Em razão de demora injustificada de magistrado em praticar ato decisório em ação judicial de acordo com prazo determinado pela lei processual, foi apresentada representação, pela parte interessada, ao corregedor do tribunal. Após manifestação prévia do juiz representado, foi instaurado, pelo órgão competente, procedimento administrativo para apuração de responsabilidade, oportunidade em que, apesar de intimado eletronicamente para se manifestar, o juiz ficou inerte. Posteriormente, foi determinado que o magistrado praticasse, no processo judicial, em até dez dias, o ato que a ele foi incumbido. Em razão de nova inércia do juiz, os autos do processo judicial foram remetidos ao seu substituto legal para prolação de decisão. De acordo com a situação apresentada, é correto afirmar que
- A)o encaminhamento do processo para o substituto legal do magistrado é medida legítima que possui previsão no CPC.
Certa: o CPC, no art. 235, admite a remessa dos autos ao substituto legal do magistrado quando, após a provocação e a intimação para agir, ele permanece inerte.
- B)o procedimento instaurado para apuração de responsabilidade é nulo porque os prazos do magistrado, em processo judicial, são impróprios.
Errada: embora os prazos do juiz sejam, em regra, impróprios, isso não torna nulo o procedimento de apuração de responsabilidade previsto no CPC.
- C)o encaminhamento ao corregedor do tribunal foi equivocado porque, de acordo com o CPC, estamos diante de hipótese de competência exclusiva do Conselho Nacional de Justiça.
Errada: a representação não é matéria de competência exclusiva do CNJ, pois o CPC também admite a provocação da corregedoria do tribunal ou do órgão competente.
- D)embora possível a instauração de procedimento administrativo, ocorreu nulidade no momento em que foi feita a intimação do juiz na forma eletrônica, pois a lei veda essa modalidade de comunicação nessa hipótese.

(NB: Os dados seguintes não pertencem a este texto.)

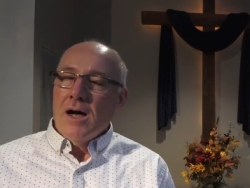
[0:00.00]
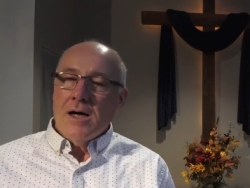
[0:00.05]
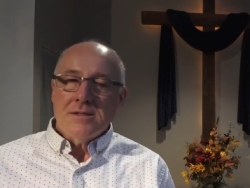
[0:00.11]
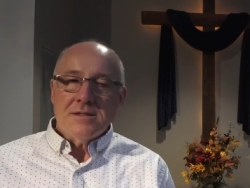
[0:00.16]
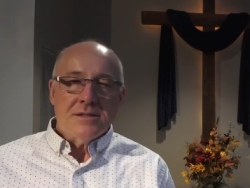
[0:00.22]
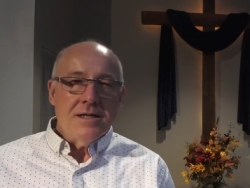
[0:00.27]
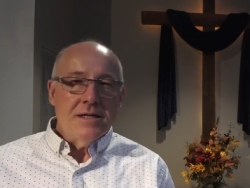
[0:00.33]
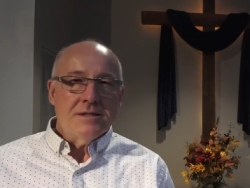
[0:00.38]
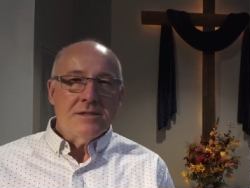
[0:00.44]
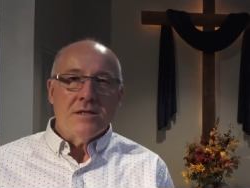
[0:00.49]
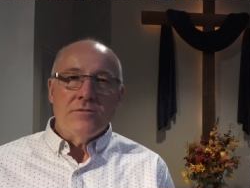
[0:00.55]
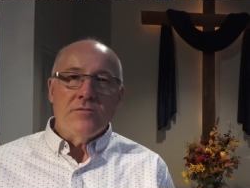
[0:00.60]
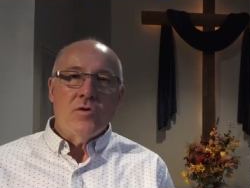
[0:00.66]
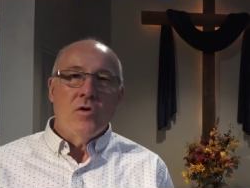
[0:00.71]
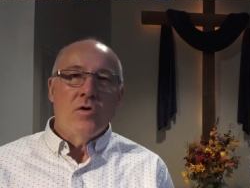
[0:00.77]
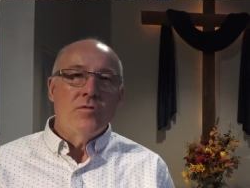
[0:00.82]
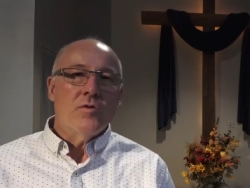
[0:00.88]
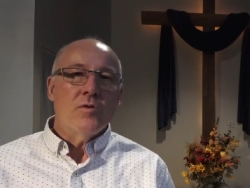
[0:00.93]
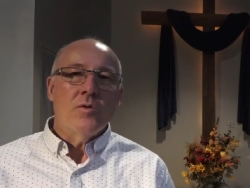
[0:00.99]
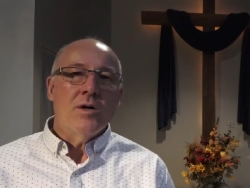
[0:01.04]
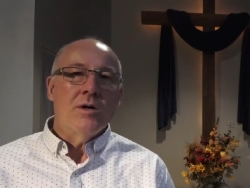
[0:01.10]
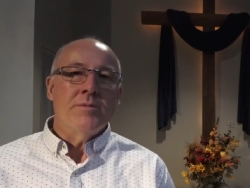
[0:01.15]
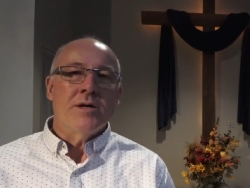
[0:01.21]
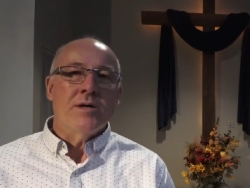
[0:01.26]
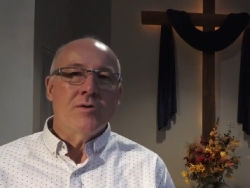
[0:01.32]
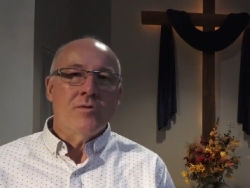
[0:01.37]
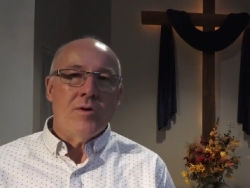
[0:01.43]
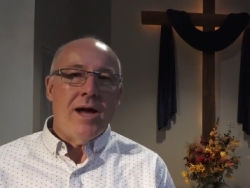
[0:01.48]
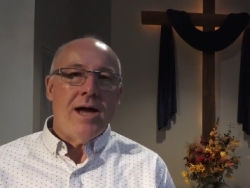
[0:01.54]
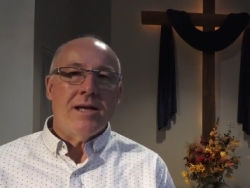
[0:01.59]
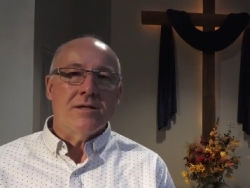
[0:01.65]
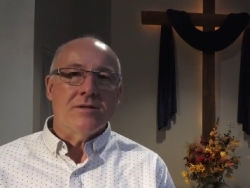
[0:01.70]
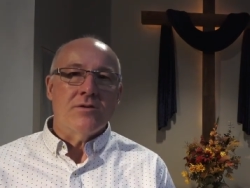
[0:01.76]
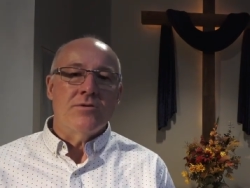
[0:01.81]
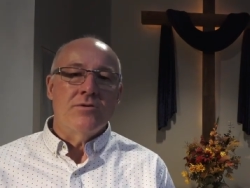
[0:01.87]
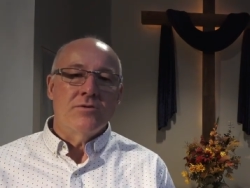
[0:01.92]
a, sense of overwhelming
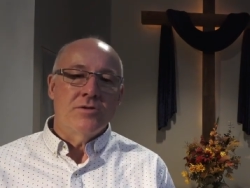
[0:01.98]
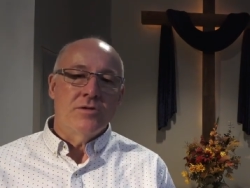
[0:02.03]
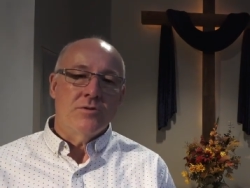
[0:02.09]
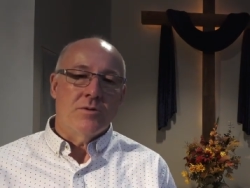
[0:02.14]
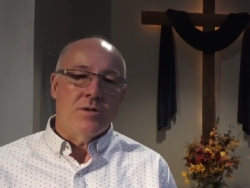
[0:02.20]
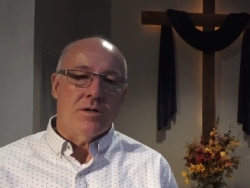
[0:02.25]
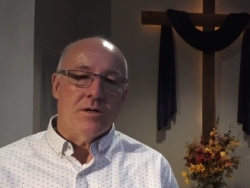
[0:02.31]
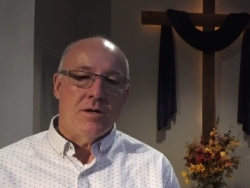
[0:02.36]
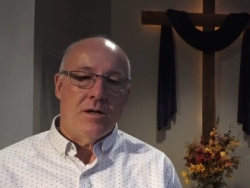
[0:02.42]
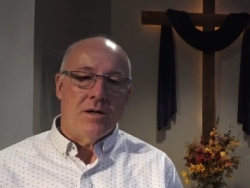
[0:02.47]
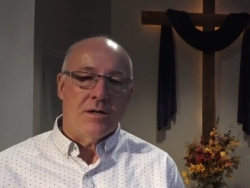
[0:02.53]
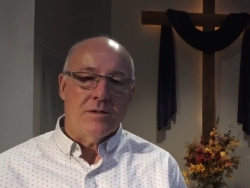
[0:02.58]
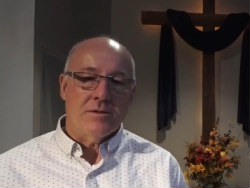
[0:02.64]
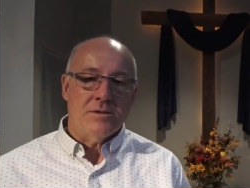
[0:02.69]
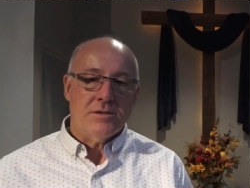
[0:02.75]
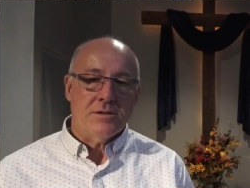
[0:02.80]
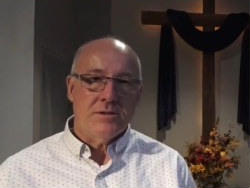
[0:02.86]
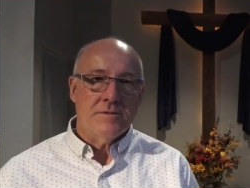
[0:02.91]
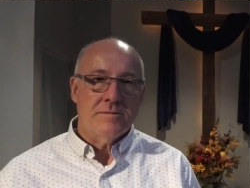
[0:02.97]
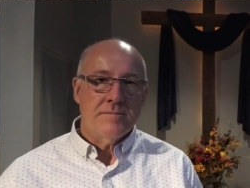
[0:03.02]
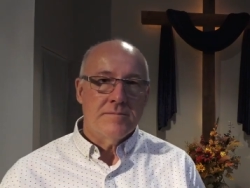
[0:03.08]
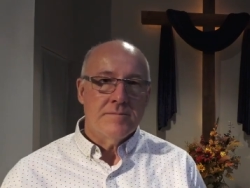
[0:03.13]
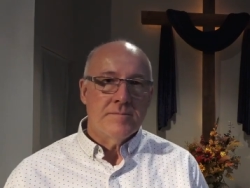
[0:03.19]
gratitude to our hearts.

Errada: a intimação eletrônica não é vedada nessa hipótese; ao contrário, a comunicação eletrônica é admitida no procedimento.
- E)a prática de ato judicial não pode ser determinada ao juiz, sob pena de nulidade, no processo judicial, por violação ao devido processo legal.
Errada: o CPC autoriza a determinação para que o magistrado pratique o ato no prazo fixado, sem violar o devido processo legal.
Gabarito: A
A questão cobra o artigo 235 do CPC, que trata exatamente da demora injustificada do magistrado em praticar ato processual. Se a parte perceber que o juiz passou do prazo legal, pode provocar a corregedoria do tribunal, do Conselho Nacional de Justiça ou, conforme o caso, do órgão competente. Ou seja: não existe exclusividade do CNJ aqui. O CPC ainda prevê que o juiz seja ouvido, depois possa ser intimado para cumprir o ato em prazo determinado, e, se continuar inerte, os autos podem ser remetidos ao substituto legal para que a decisão seja proferida. Isso é uma solução prática do sistema para evitar que o processo vire uma novela sem final.